YOUR TASK: Repeat the data exactly. Pictures are not part of the copy.
____ EXERCISE INPUTS
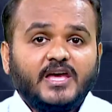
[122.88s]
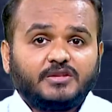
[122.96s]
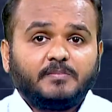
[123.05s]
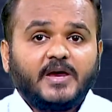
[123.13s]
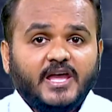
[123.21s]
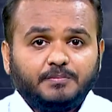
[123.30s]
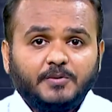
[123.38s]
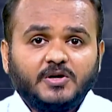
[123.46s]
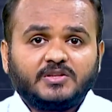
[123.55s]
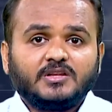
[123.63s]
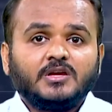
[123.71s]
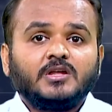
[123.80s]
As per
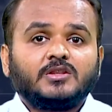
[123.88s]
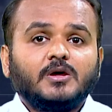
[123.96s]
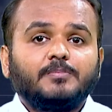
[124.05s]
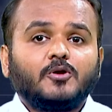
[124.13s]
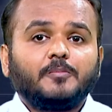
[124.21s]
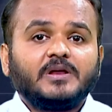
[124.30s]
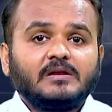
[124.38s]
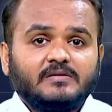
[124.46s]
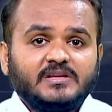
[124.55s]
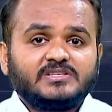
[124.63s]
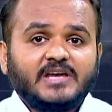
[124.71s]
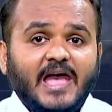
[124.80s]
experts, subtropical
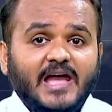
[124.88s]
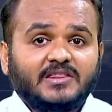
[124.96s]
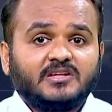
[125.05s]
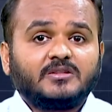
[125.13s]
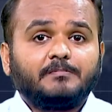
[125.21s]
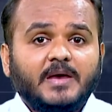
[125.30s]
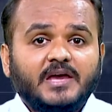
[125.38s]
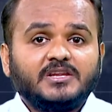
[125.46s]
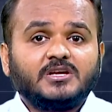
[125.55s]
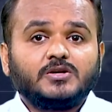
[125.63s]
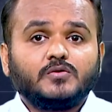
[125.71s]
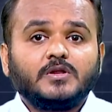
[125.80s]
ridge acts as a
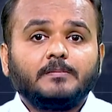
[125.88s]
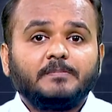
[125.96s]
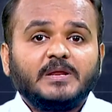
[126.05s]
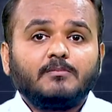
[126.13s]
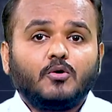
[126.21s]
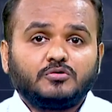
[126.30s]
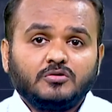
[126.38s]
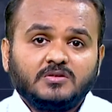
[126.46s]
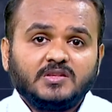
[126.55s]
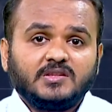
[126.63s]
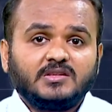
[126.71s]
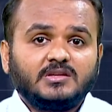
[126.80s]
barrier during
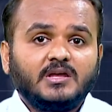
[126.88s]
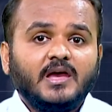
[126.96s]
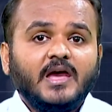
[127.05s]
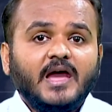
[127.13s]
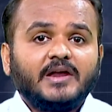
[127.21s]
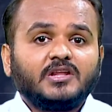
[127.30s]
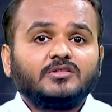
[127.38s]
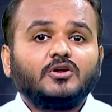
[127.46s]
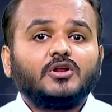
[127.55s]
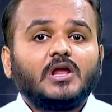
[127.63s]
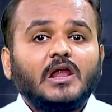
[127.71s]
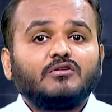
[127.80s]
pre-monsoon season and does
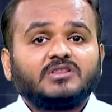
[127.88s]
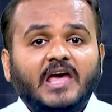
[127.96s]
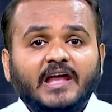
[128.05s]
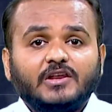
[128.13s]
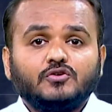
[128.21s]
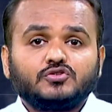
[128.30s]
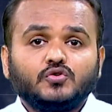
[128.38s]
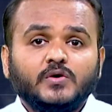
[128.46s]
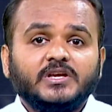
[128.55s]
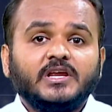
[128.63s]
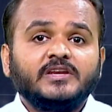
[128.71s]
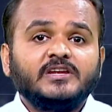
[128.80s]
not allow cyclones to
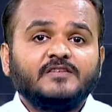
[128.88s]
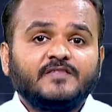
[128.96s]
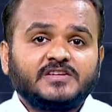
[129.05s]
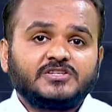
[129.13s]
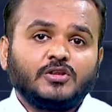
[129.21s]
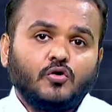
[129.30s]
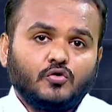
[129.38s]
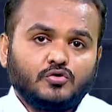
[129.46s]
hit Indian western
________
REPLY:
[122.88s]
[122.96s]
[123.05s]
[123.13s]
[123.21s]
[123.30s]
[123.38s]
[123.46s]
[123.55s]
[123.63s]
[123.71s]
[123.80s]
As per
[123.88s]
[123.96s]
[124.05s]
[124.13s]
[124.21s]
[124.30s]
[124.38s]
[124.46s]
[124.55s]
[124.63s]
[124.71s]
[124.80s]
experts, subtropical
[124.88s]
[124.96s]
[125.05s]
[125.13s]
[125.21s]
[125.30s]
[125.38s]
[125.46s]
[125.55s]
[125.63s]
[125.71s]
[125.80s]
ridge acts as a
[125.88s]
[125.96s]
[126.05s]
[126.13s]
[126.21s]
[126.30s]
[126.38s]
[126.46s]
[126.55s]
[126.63s]
[126.71s]
[126.80s]
barrier during
[126.88s]
[126.96s]
[127.05s]
[127.13s]
[127.21s]
[127.30s]
[127.38s]
[127.46s]
[127.55s]
[127.63s]
[127.71s]
[127.80s]
pre-monsoon season and does
[127.88s]
[127.96s]
[128.05s]
[128.13s]
[128.21s]
[128.30s]
[128.38s]
[128.46s]
[128.55s]
[128.63s]
[128.71s]
[128.80s]
not allow cyclones to
[128.88s]
[128.96s]
[129.05s]
[129.13s]
[129.21s]
[129.30s]
[129.38s]
[129.46s]
hit Indian western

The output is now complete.